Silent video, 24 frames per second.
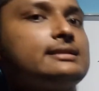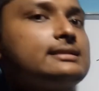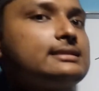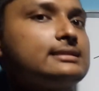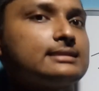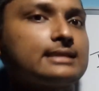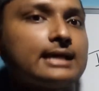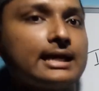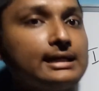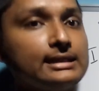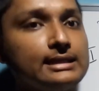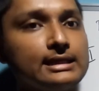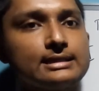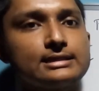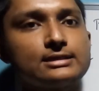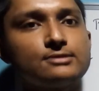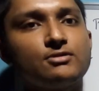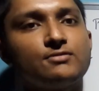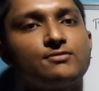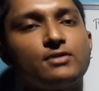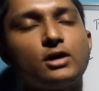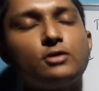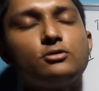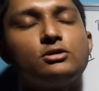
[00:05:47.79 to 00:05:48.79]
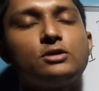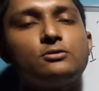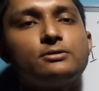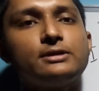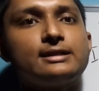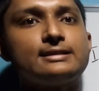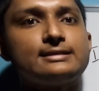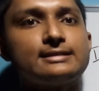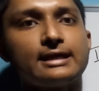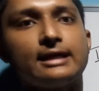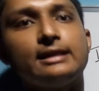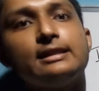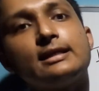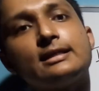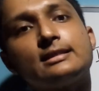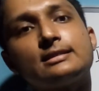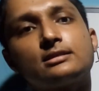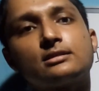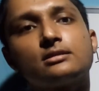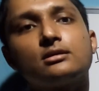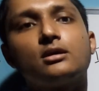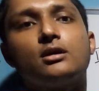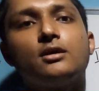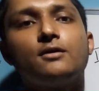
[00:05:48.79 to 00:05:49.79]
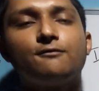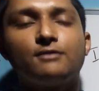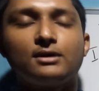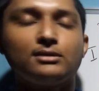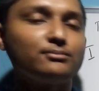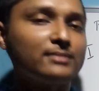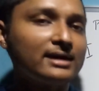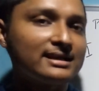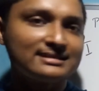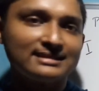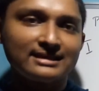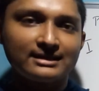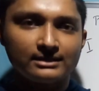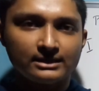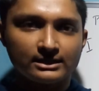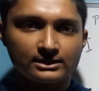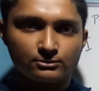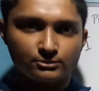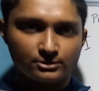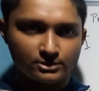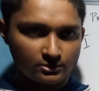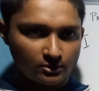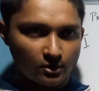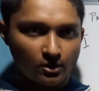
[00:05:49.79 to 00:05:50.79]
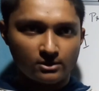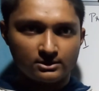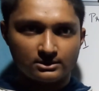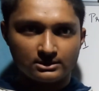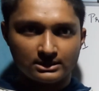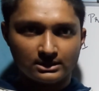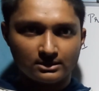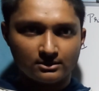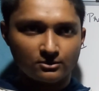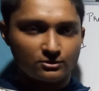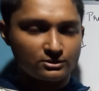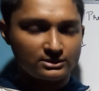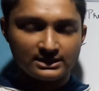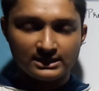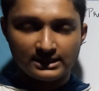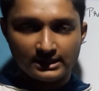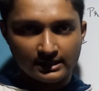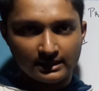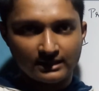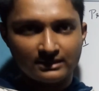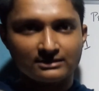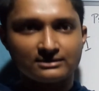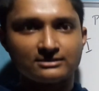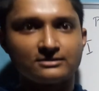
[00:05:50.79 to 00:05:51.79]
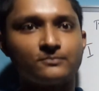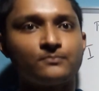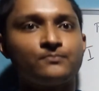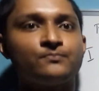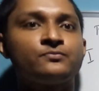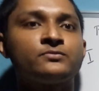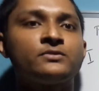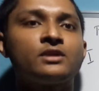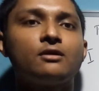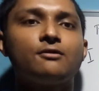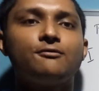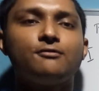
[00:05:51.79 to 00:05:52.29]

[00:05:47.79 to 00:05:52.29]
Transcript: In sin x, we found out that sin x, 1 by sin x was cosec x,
::::
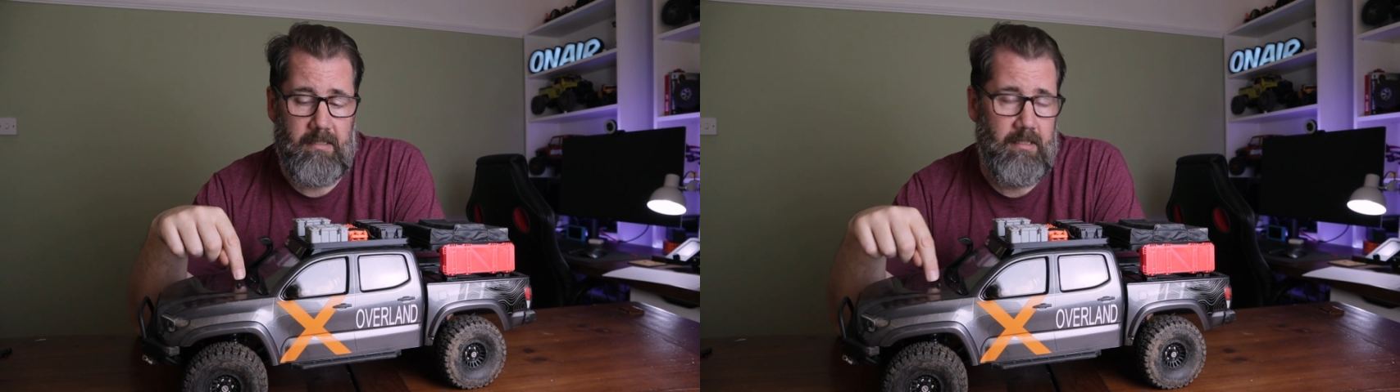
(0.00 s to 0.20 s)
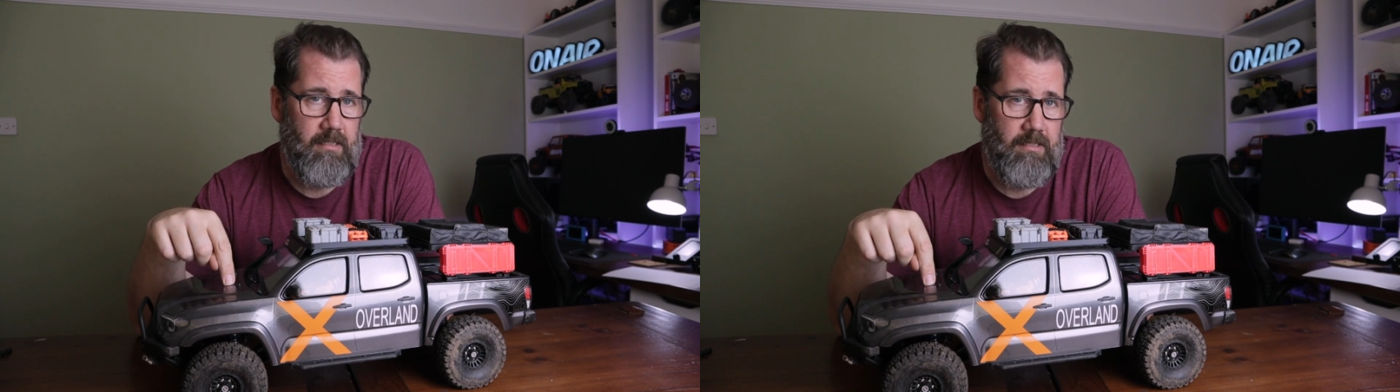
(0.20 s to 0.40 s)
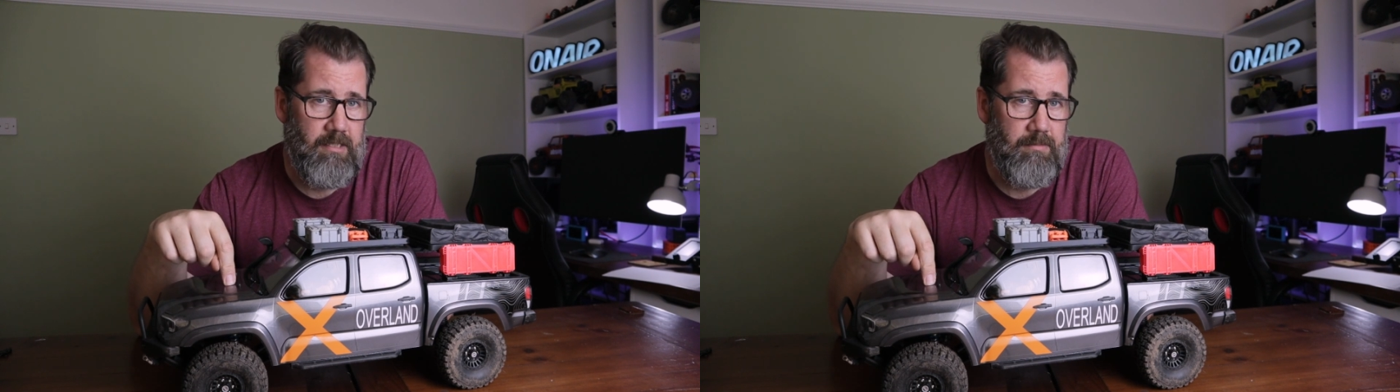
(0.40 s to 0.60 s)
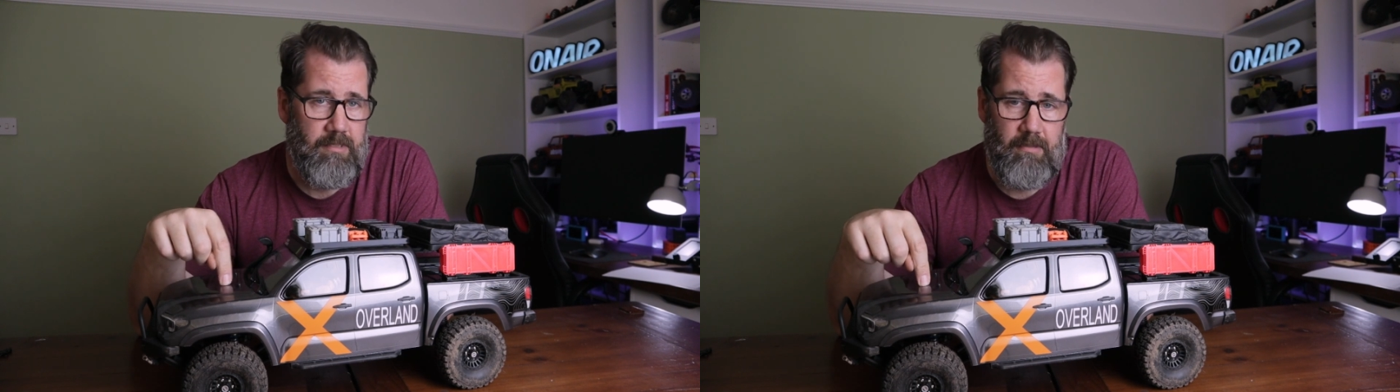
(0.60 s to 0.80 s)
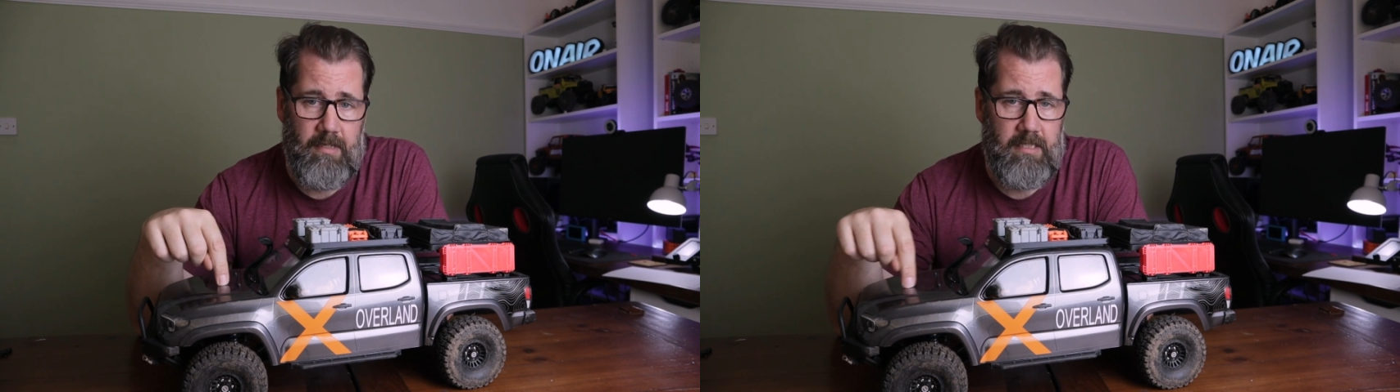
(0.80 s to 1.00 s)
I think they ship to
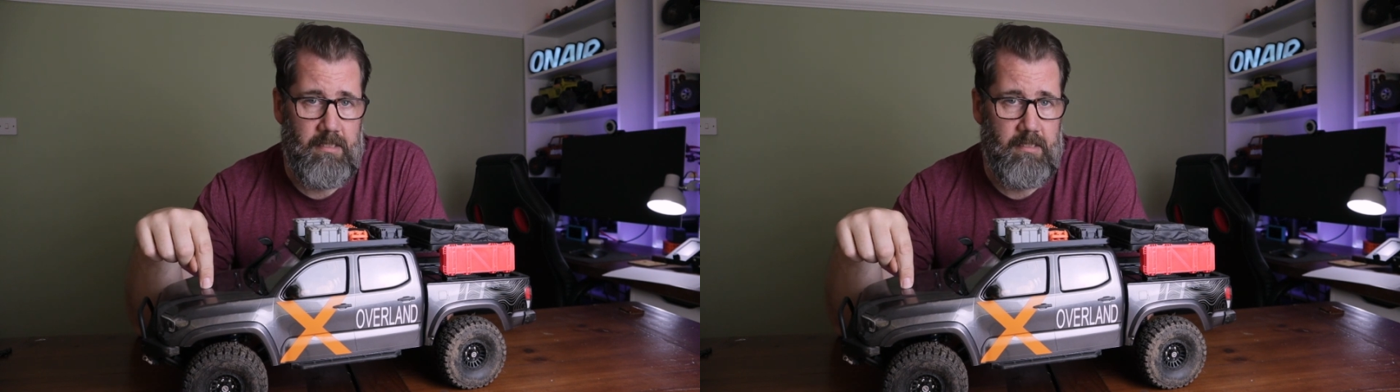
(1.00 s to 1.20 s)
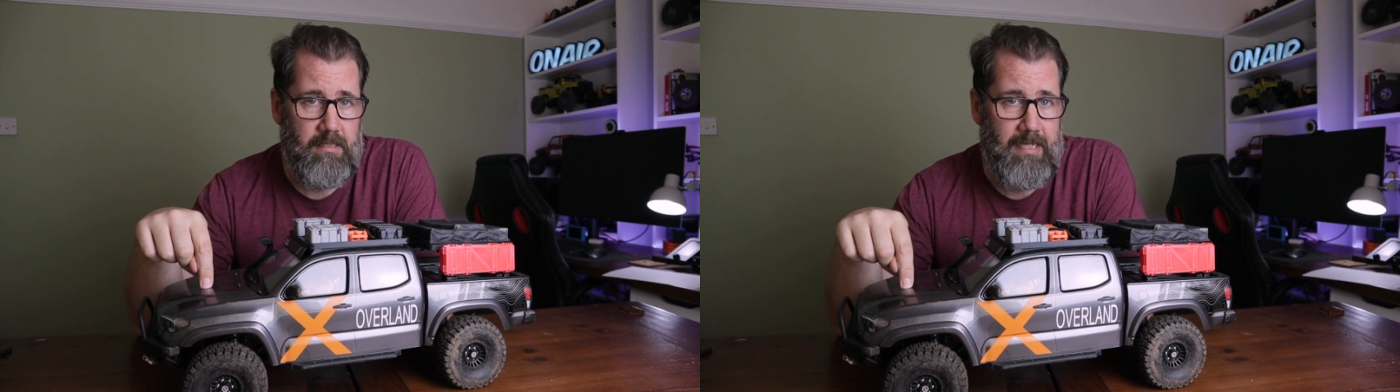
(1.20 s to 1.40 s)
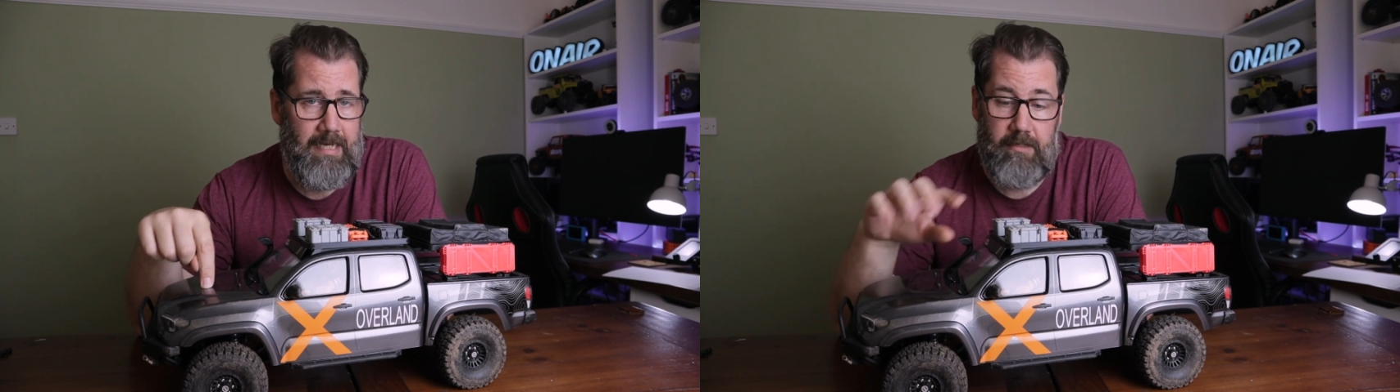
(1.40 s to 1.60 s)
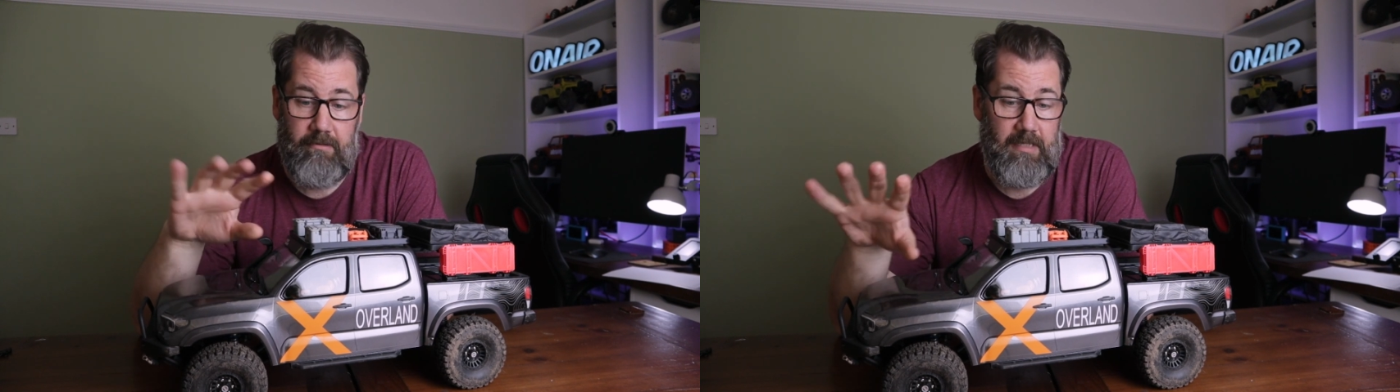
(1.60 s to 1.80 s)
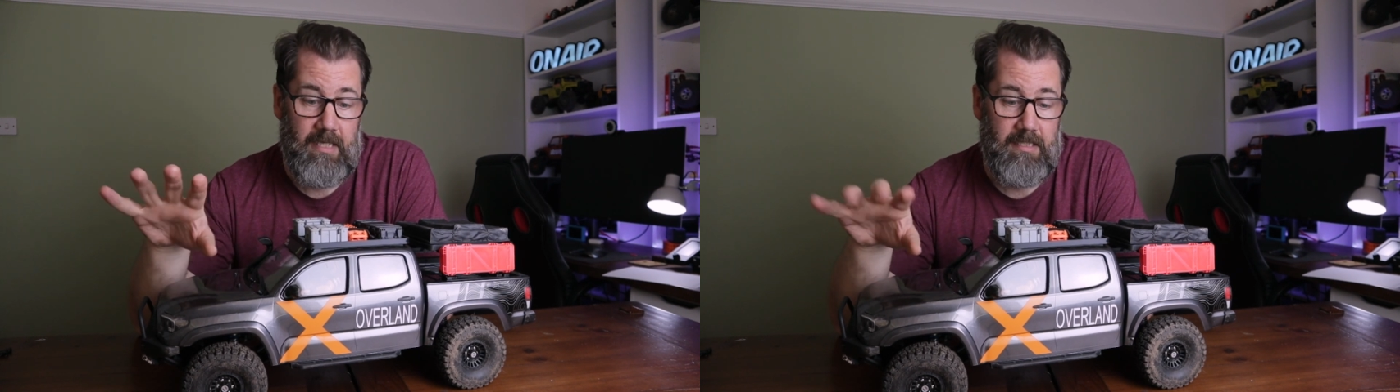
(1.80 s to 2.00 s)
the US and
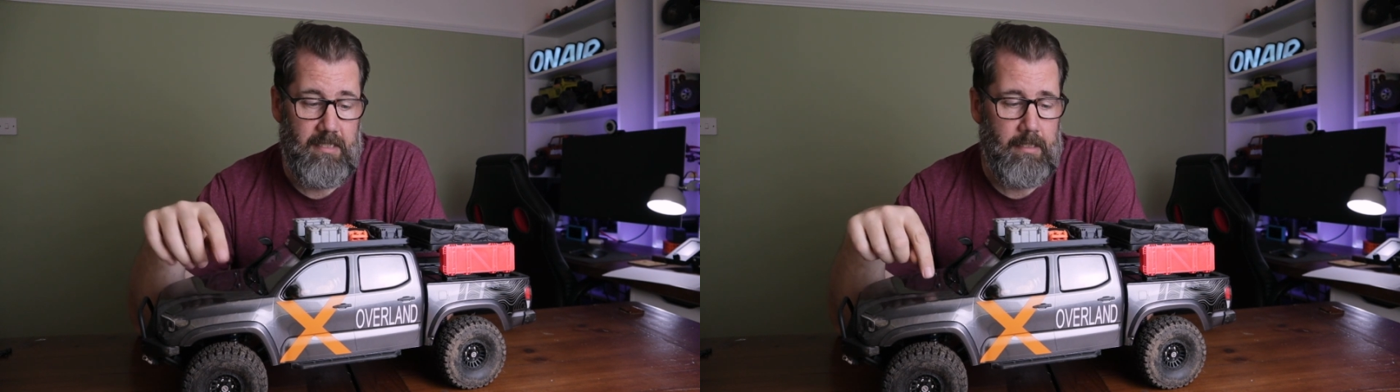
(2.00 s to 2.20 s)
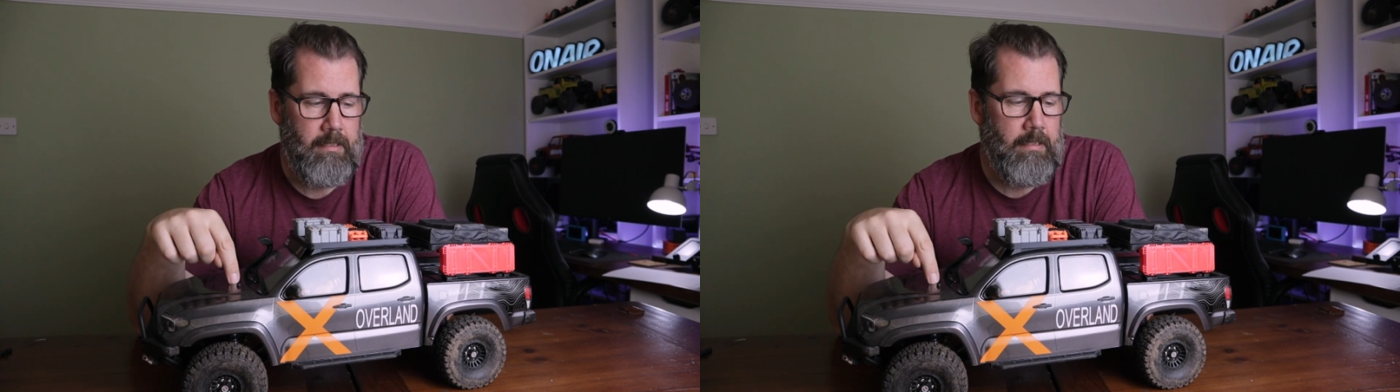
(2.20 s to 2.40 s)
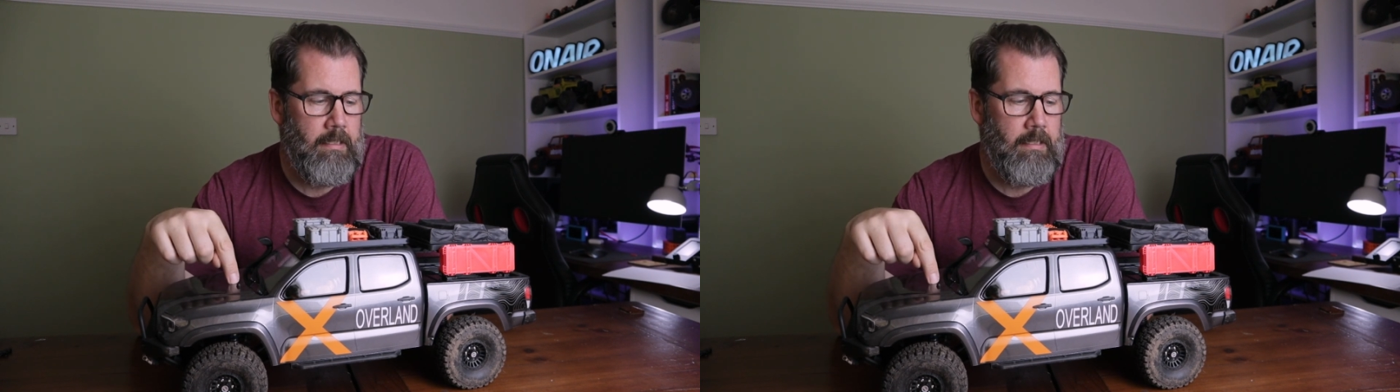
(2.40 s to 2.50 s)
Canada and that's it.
::::
Task details:
Given the entries above, transcribe exactly the lines from the one holding "Silent video, 24 frames per second." through the one holding "Transcript: In sin"; pictures do not belong in the transcription.

Result of the exercise:
Silent video, 24 frames per second.
[00:05:47.79 to 00:05:48.79]
[00:05:48.79 to 00:05:49.79]
[00:05:49.79 to 00:05:50.79]
[00:05:50.79 to 00:05:51.79]
[00:05:51.79 to 00:05:52.29]

[00:05:47.79 to 00:05:52.29]
Transcript: In sin x, we found out that sin x, 1 by sin x was cosec x,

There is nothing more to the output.